Orgel
De eerste viering in de huidige Willibrorduskerk (gebouwd in 1910) werd gehouden op vrijdagmorgen 16 december 1910 om 08:00. Aanvankelijk was het orgel nog niet aanwezig; het moest nog overgeplaatst worden uit de “oude” Willibrordus kerk, die nog links naast de nieuwe kerk stond!
In het voorjaar van 1911 wordt door de firma IJpma uit Alkmaar het orgel uit de oude kerk weer in elkaar gezet. Niemand is echter blij met het resultaat want het orgel staat er vreemd bij.. Architect Margry had al gewaarschuwd dat het orgel te groot was daar de ruimte boven te beperkt was. Het kwam daarmee dwars op de koorzolder te staan. De organist kon in deze opstelling wel gemakkelijk zonder spiegel de viering beneden in de gaten houden!
N.B. Tot aan de elektrificering van de windvoorziening van het orgel in 1928 zorgen orgeltrappers voor de benodigde “orgelwind”. Zij houden door op hefbomen te trappen de luchtbalgen in beweging die voor het orgel de gewenste luchtdruk in stand houden. In 1937 vraagt pastoor Th.J. van Beers aan het bisdom toestemming om een nieuw orgel te mogen aanschaffen. “Het orgel is versleten en staat er miserabel bij” zo schrijft hij. Het lukt pastoor van Beers om 4000 gulden bij elkaar te krijgen voor een nieuw orgel. (Ca. € 35.000 nu).
Het nieuwe orgel, het huidige kerkorgel, is in 1939 door de fa.
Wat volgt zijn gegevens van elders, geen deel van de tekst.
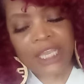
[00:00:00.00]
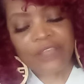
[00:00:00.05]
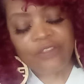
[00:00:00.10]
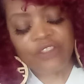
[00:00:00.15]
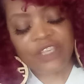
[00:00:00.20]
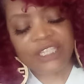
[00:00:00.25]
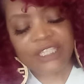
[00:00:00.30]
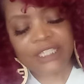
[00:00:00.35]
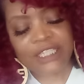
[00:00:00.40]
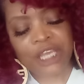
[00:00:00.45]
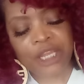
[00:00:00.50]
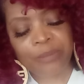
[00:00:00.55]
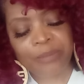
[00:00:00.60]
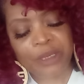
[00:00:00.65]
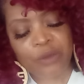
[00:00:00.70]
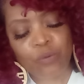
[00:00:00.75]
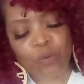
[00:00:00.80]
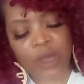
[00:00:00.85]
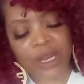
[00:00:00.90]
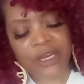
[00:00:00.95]
This is going to
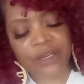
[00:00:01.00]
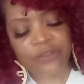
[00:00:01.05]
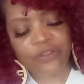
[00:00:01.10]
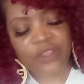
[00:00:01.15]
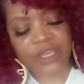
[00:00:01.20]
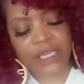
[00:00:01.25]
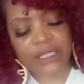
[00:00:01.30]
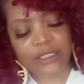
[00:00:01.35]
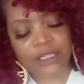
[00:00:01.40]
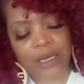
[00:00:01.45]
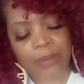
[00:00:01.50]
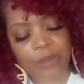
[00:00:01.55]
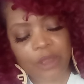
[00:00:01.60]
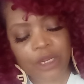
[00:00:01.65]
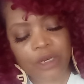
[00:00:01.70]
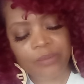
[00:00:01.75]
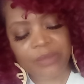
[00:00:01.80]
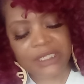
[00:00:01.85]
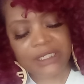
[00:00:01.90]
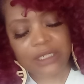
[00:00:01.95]
be one of the things that I'm
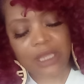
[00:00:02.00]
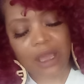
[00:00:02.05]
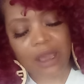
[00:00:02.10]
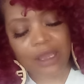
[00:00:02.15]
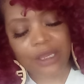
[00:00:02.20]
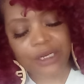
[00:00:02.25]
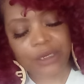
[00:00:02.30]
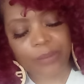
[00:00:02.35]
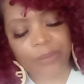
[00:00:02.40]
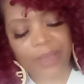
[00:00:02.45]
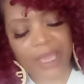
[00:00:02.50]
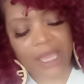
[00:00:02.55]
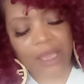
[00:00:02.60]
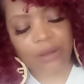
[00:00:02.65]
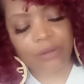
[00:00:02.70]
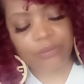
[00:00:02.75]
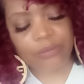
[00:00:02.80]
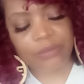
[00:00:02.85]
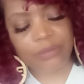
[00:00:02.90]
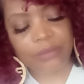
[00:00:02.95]
going to be talking
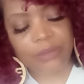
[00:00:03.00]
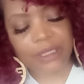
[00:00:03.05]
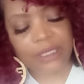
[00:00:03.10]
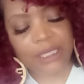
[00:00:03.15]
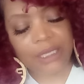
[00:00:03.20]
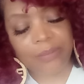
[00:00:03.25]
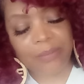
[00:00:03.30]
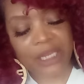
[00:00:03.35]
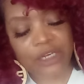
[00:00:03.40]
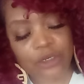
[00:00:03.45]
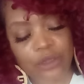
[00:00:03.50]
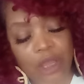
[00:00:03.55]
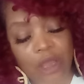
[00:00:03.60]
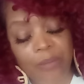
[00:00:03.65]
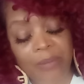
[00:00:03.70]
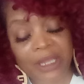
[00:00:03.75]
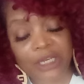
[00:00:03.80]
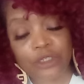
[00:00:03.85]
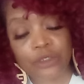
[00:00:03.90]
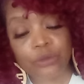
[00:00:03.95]
about
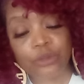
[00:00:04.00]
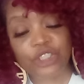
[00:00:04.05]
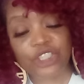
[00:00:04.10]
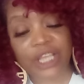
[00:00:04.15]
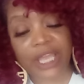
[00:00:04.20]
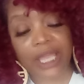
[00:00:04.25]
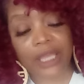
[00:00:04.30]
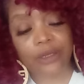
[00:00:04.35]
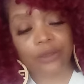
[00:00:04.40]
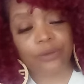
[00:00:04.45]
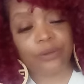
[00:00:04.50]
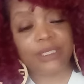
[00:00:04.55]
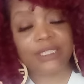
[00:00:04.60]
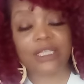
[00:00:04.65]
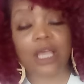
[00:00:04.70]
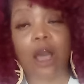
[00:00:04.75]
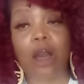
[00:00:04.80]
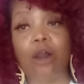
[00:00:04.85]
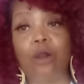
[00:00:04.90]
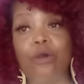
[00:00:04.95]
on my new channel.
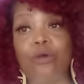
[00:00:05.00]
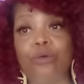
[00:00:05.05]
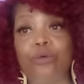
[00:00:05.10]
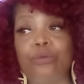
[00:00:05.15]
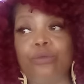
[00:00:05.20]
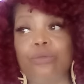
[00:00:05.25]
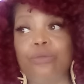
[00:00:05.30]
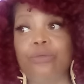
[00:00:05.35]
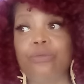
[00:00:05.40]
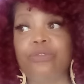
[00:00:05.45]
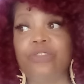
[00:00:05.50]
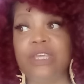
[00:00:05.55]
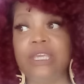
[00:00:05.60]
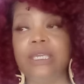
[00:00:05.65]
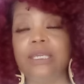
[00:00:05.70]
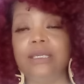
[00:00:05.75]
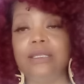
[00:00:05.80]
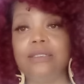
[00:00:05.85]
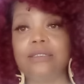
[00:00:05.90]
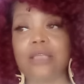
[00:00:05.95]
It's all
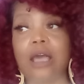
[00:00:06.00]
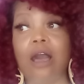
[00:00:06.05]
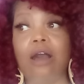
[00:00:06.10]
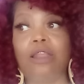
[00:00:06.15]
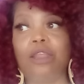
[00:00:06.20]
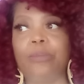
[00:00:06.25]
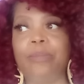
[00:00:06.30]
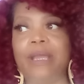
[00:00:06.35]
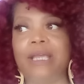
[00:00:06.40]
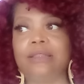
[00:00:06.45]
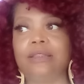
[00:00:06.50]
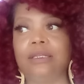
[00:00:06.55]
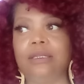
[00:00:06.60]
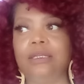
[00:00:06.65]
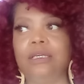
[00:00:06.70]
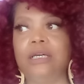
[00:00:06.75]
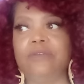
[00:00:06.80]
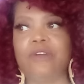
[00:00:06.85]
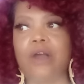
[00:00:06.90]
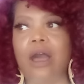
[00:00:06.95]
things, all about the
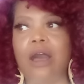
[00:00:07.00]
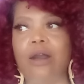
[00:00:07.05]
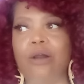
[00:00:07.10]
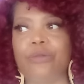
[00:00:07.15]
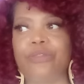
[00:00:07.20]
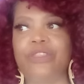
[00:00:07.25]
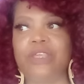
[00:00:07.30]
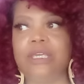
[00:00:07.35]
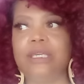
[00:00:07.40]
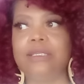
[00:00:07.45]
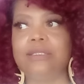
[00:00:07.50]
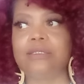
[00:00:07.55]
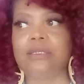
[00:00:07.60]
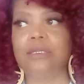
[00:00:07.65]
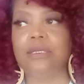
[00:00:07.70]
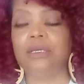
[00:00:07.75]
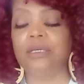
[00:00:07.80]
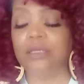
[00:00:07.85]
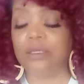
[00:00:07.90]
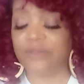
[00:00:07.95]
love, or all things
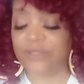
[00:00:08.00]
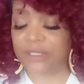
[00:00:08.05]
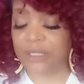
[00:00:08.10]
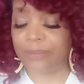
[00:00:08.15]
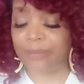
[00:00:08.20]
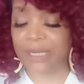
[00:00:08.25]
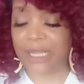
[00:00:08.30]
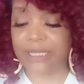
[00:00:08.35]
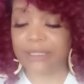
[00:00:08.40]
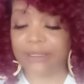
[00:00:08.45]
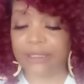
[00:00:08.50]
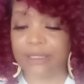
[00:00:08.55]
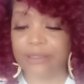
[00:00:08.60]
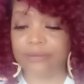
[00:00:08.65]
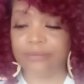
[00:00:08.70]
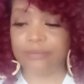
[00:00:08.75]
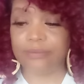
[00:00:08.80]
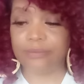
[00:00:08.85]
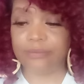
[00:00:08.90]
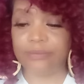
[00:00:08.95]
love, something like that.
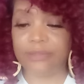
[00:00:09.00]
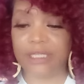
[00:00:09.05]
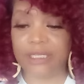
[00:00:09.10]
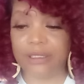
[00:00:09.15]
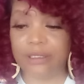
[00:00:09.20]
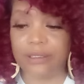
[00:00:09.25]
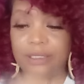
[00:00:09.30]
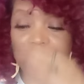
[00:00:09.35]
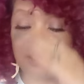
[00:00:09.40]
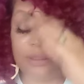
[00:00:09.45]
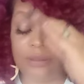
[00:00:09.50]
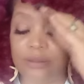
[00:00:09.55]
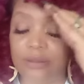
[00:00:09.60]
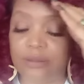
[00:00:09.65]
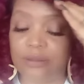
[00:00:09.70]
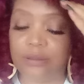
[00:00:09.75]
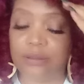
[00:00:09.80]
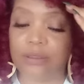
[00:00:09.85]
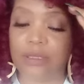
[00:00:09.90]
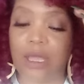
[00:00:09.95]

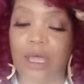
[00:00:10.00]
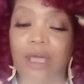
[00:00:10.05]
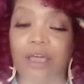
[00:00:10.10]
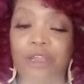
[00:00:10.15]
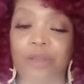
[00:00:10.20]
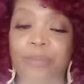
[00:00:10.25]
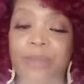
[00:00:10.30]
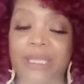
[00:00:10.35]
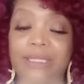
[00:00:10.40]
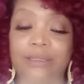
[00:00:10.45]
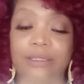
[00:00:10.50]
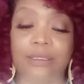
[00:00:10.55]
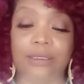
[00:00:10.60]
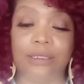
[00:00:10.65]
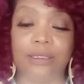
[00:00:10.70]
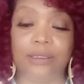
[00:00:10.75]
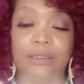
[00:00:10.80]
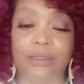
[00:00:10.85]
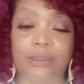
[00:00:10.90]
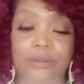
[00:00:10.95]
All about the
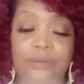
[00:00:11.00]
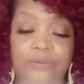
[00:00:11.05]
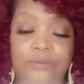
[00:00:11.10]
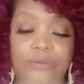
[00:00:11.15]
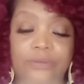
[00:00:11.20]
love.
Valckx & van Kouteren uit Rotterdam gemaakt van de bruikbare onderdelen van het oude orgel van Kam en van der Meulen uit 1856. Organist in 1939 (sinds de jaren ’20) is de heer C.J. Nunnink, het Hoofd der Pius X school op het dorp.
Het orgel heeft 2 manualen en een vrij pedaal. De dispositie is als volgt:
Pedaal: Subbas 16’, Fluitbas 8’, Koppel Ped. + I en Koppel Ped. + II
Onderklavier (Manuaal I): Prestant 8’, Bourdon 8’, Octaaf 4’, Quint 2 2/3’, Octaaf 2’, Cornet 5 st., Koppel I + II, Koppel I + II 16’
Bovenklavier Manuaal II: Vioolprestant 8’, Holpijp 8’, Viola di Gamba 8’, Roerfluit 4’, Gemshoorn 2’, Kromhoorn 8’, Koppel II + II 16’.